The energy it takes to volunteer always beats the alternative of sitting at home, he said.
"I like to watch TV," Kasper said. "But after a few days of pigging out, it gets old."
Time to move on
Despite their high level of involvement in Tonganoxie activities, the Kaspers say they are ready to make a clean break.
"I guess we've always kind of made a practice that when we move, we move," Bob Kasper said. "That's in the sense that we don't spend our time running back and reminiscing about how good it was we look and think what can we do with this place, and I think we'll probably do the same thing in Lawrence."
The Kaspers will live in a duplex at Presbyterian Manor at 15th and Kasold.

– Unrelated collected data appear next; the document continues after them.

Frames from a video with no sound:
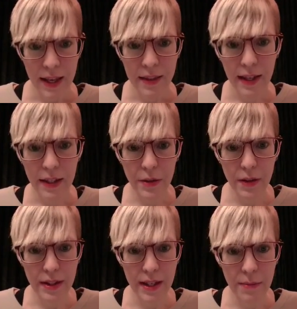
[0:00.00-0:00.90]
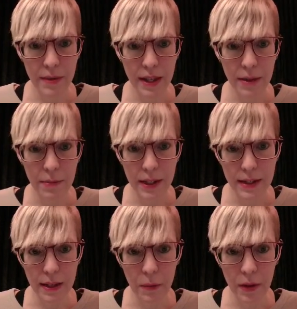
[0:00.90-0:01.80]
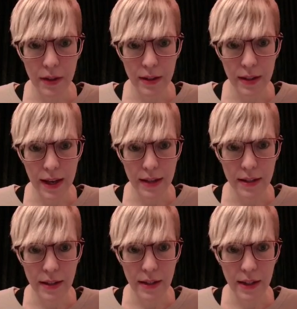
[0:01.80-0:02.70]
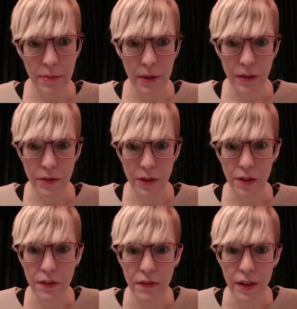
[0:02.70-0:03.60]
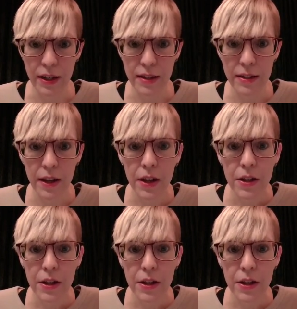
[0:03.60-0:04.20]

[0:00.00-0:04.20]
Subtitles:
And then I do the same thing because I wanted to test the Microsoft device.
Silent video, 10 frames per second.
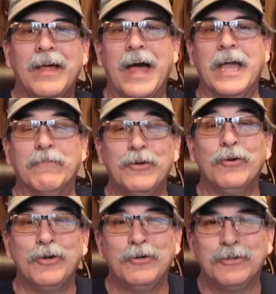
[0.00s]
Hey, if you're
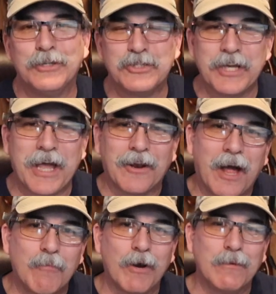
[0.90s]
new to the channel,
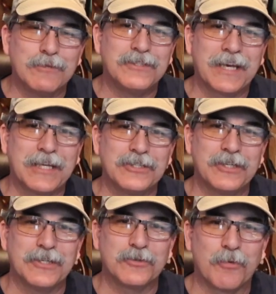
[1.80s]
I'm Ray with Second
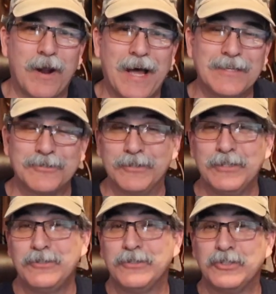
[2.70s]
Chance Rising, and
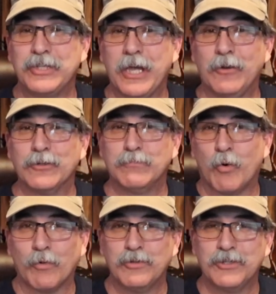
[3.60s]
this is the channel that's
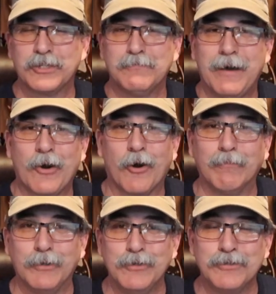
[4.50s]
more than just about our
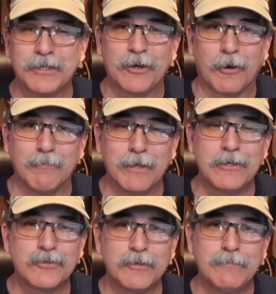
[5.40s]
music and our
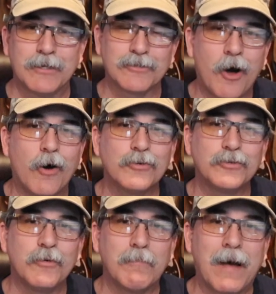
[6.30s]
ministry, but it's
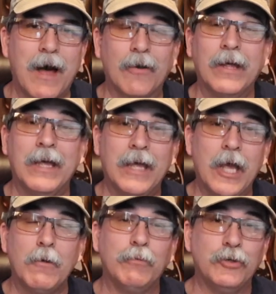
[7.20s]
also about
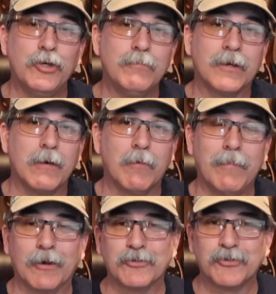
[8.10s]
helping you become a
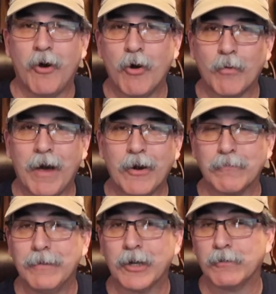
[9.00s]
better
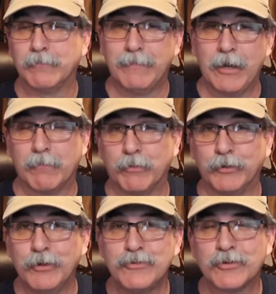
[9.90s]
songwriter, better
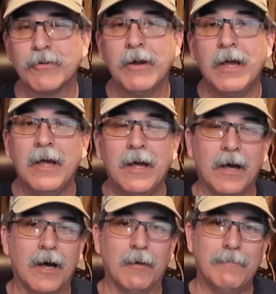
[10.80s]
producer,
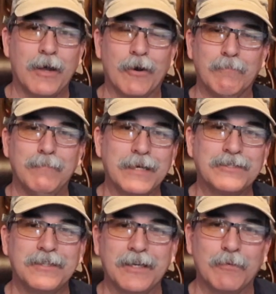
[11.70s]
better at
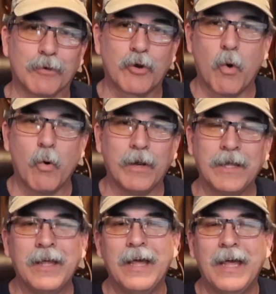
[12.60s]
mixing and
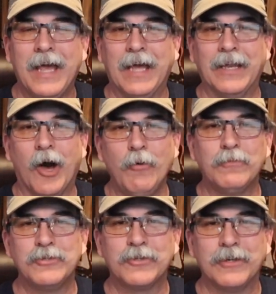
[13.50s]
recording. And I hope
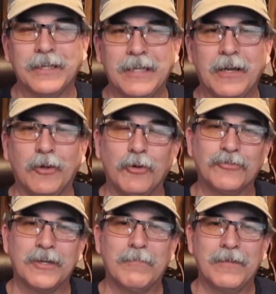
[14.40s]
that you're going to get a little
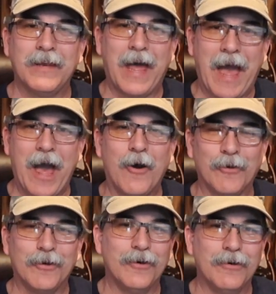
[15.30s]
something
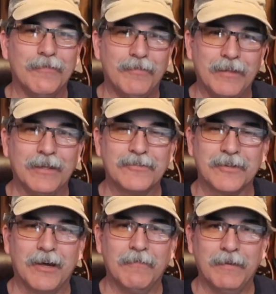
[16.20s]
out of this
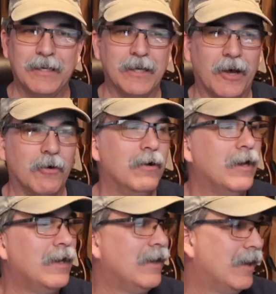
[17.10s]
video.
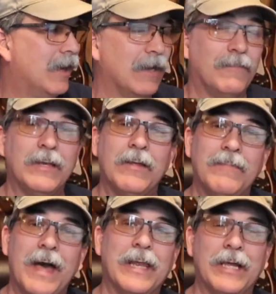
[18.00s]
If any of
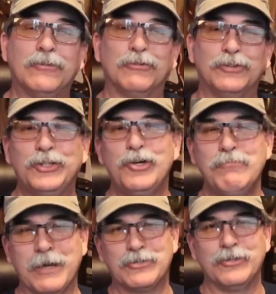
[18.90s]
that interests you,
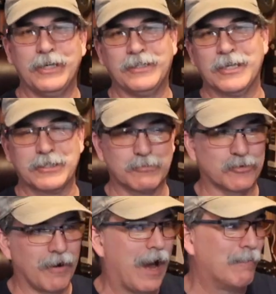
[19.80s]
make sure you hit that
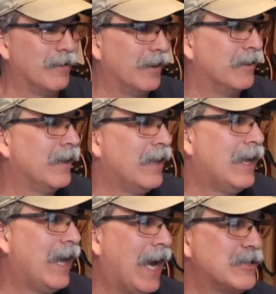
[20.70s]
subscribe button.
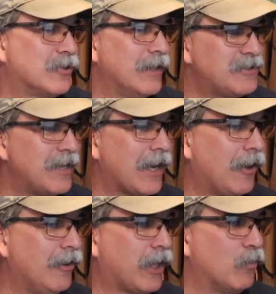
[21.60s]
Hey, so let's take a
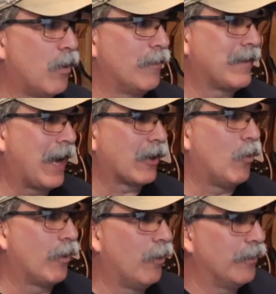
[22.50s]
look at what we've got
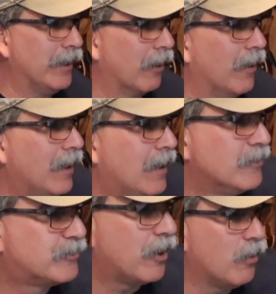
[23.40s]
going on here.
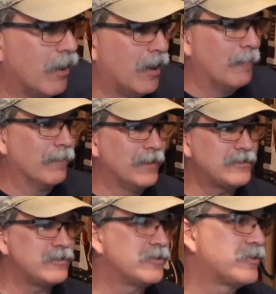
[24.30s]
So
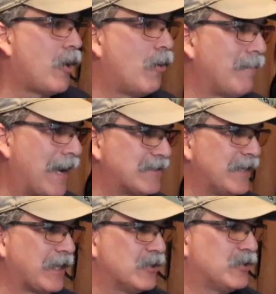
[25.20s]
this is a song, My
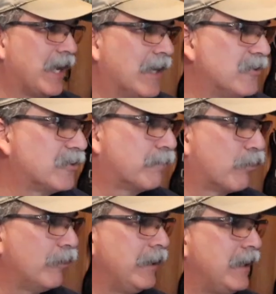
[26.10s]
Second Chance. It's a
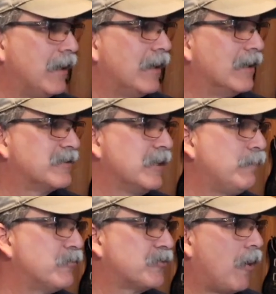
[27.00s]
pretty
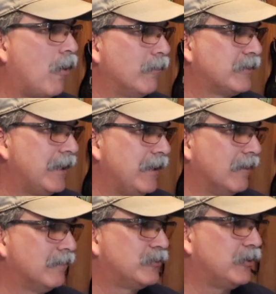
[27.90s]
simple song.
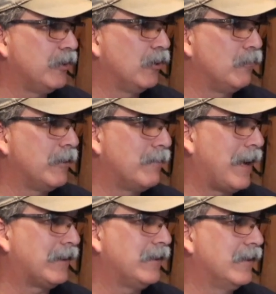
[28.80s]
I'll show you a little bit
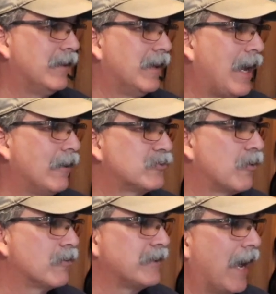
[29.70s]
about the how it
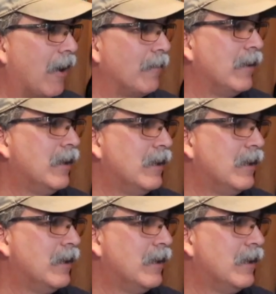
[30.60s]
starts out.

This is where Shirley's mother lived for 10 years and where for eight years Shirley directed the center's food program.
Both said they appreciated the opportunities they've met in Tonganoxie.
"I would like to thank the community for trusting us enough to let us do the things we've done in the line of leadership and helping and sharing," Bob Kasper said.
Shirley said she's confident the town will survive without their efforts.
"I suppose we will leave holes," she said. "But we'd leave holes if we stayed. You know you just can't keep up forever doing the things we've done."